Penetration Testing

CivicEngage Central is 3rd party penetration and vulnerability tested biannually. Requests to conduct penetration testing may also be submitted. 

Request a Statement of Opinion

CivicEngage Central clients may request our third-party provider’s “Statement of Opinion”—the formal results of their penetration and vulnerability testing--by providing the following information to CivicPlus, via our Technical Support team. 

• Name and contact information (CivicPlus client organization POC): [insert here]
• Product: CivicEngage Central
• Request: Please provide the latest CivicEngage Central Statement of Opinion from 3rd party provider pen testing
• Route to: Hosting and Security
• Reference: [link to this article]
  
  

Conduct Additional Penetration Testing

Additional penetration testing may be contracted or performed by CivicPlus clients. However, CivicPlus does not take responsibility or liability for any damages that may result from these tests, and CivicPlus may hold a client responsible for damages to any shared resources. Clients may request a replicated test environment or dedicated server to be used for the purpose of testing (additional charges apply) to remove any risk to shared resources. If CivicPlus determines the penetration testing has any negative impact on shared resources, CivicPlus may revoke the privilege to continue penetration testing and take all/any necessary action to prevent further damage. Penetration testing of websites on shared resources may be performed on the weekends only. At least 3 business days before any penetration testing is to be conducted, clients must provide the following information to CivicPlus, via our Technical Support team. 
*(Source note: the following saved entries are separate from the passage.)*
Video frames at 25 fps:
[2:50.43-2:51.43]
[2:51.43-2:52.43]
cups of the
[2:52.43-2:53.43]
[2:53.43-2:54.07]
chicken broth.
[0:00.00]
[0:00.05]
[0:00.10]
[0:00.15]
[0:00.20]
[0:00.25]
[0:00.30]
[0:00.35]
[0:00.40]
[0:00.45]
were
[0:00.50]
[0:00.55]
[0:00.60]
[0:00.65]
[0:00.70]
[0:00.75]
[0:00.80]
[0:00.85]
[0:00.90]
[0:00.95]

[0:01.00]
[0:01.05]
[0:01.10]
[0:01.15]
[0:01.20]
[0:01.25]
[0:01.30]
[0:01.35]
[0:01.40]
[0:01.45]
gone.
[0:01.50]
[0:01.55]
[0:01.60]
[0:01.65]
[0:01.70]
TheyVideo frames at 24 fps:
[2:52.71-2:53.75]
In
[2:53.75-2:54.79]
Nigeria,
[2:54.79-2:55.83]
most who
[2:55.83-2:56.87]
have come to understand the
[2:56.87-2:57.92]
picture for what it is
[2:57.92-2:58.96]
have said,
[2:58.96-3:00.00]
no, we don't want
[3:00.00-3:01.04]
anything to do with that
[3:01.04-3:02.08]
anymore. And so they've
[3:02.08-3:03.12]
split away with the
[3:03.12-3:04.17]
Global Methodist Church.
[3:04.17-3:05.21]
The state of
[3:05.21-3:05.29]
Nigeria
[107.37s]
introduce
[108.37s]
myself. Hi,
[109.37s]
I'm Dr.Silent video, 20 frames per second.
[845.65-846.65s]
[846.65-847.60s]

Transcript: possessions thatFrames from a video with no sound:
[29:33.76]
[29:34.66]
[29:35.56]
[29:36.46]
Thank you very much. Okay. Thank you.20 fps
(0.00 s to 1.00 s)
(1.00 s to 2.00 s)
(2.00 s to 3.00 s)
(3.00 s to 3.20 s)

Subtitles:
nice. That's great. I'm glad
• When the testing will take place
• IP source(s)
• target website(s)
• Name and contact information (CivicPlus client organization POC)
  
  

If a testing environment is needed, please include this in your request and submit this request at least 10 business days prior to your scheduled testing date.

Reports from penetration testing may be submitted to CivicPlus via technical support for evaluation following our vulnerability submission process.